An exact copy of the entries is required, excluding any pictures.

WORKING DATA below:

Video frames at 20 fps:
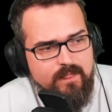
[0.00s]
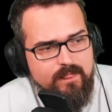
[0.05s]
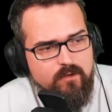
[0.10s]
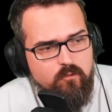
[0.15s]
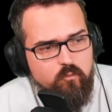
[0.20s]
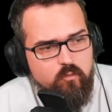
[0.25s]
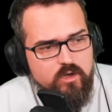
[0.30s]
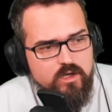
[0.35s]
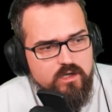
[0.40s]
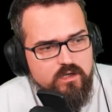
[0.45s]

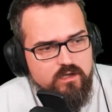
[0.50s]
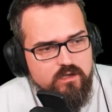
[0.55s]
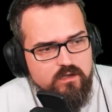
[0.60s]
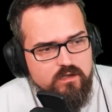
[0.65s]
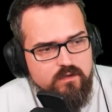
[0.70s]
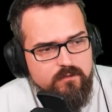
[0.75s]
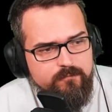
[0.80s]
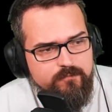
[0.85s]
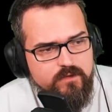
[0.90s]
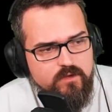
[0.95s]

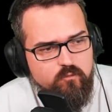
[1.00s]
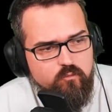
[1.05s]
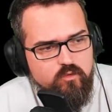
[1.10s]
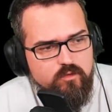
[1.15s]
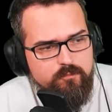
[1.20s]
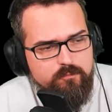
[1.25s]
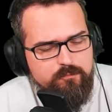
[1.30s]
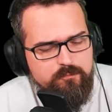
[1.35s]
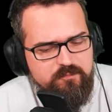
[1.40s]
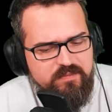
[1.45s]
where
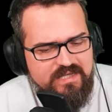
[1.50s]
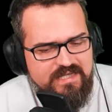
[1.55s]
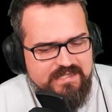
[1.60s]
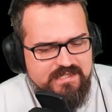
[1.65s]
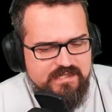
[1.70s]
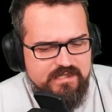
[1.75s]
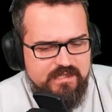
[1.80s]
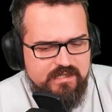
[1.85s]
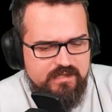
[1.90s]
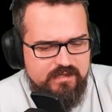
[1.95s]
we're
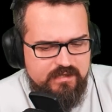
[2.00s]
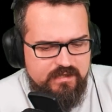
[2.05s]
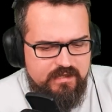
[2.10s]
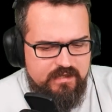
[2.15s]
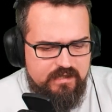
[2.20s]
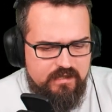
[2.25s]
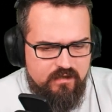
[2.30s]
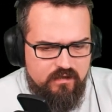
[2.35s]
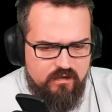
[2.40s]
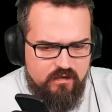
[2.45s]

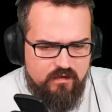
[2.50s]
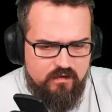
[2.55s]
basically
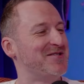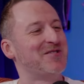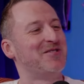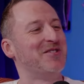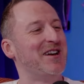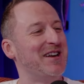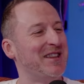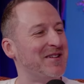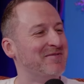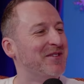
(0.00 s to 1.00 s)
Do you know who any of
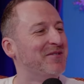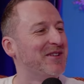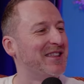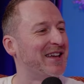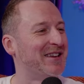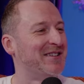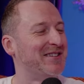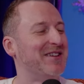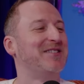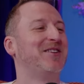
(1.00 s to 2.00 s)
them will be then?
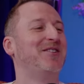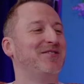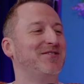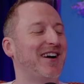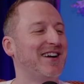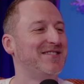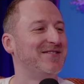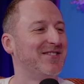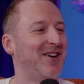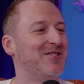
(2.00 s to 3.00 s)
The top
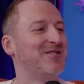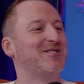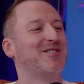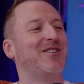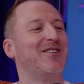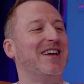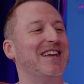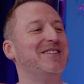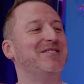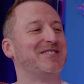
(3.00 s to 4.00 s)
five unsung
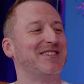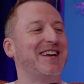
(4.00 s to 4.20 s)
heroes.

End of WORKING DATA.

ANSWER TO THIS PROBLEM:
Video frames at 20 fps:
[0.00s]
[0.05s]
[0.10s]
[0.15s]
[0.20s]
[0.25s]
[0.30s]
[0.35s]
[0.40s]
[0.45s]

[0.50s]
[0.55s]
[0.60s]
[0.65s]
[0.70s]
[0.75s]
[0.80s]
[0.85s]
[0.90s]
[0.95s]

[1.00s]
[1.05s]
[1.10s]
[1.15s]
[1.20s]
[1.25s]
[1.30s]
[1.35s]
[1.40s]
[1.45s]
where
[1.50s]
[1.55s]
[1.60s]
[1.65s]
[1.70s]
[1.75s]
[1.80s]
[1.85s]
[1.90s]
[1.95s]
we're
[2.00s]
[2.05s]
[2.10s]
[2.15s]
[2.20s]
[2.25s]
[2.30s]
[2.35s]
[2.40s]
[2.45s]

[2.50s]
[2.55s]
basically
(0.00 s to 1.00 s)
Do you know who any of
(1.00 s to 2.00 s)
them will be then?
(2.00 s to 3.00 s)
The top
(3.00 s to 4.00 s)
five unsung
(4.00 s to 4.20 s)
heroes.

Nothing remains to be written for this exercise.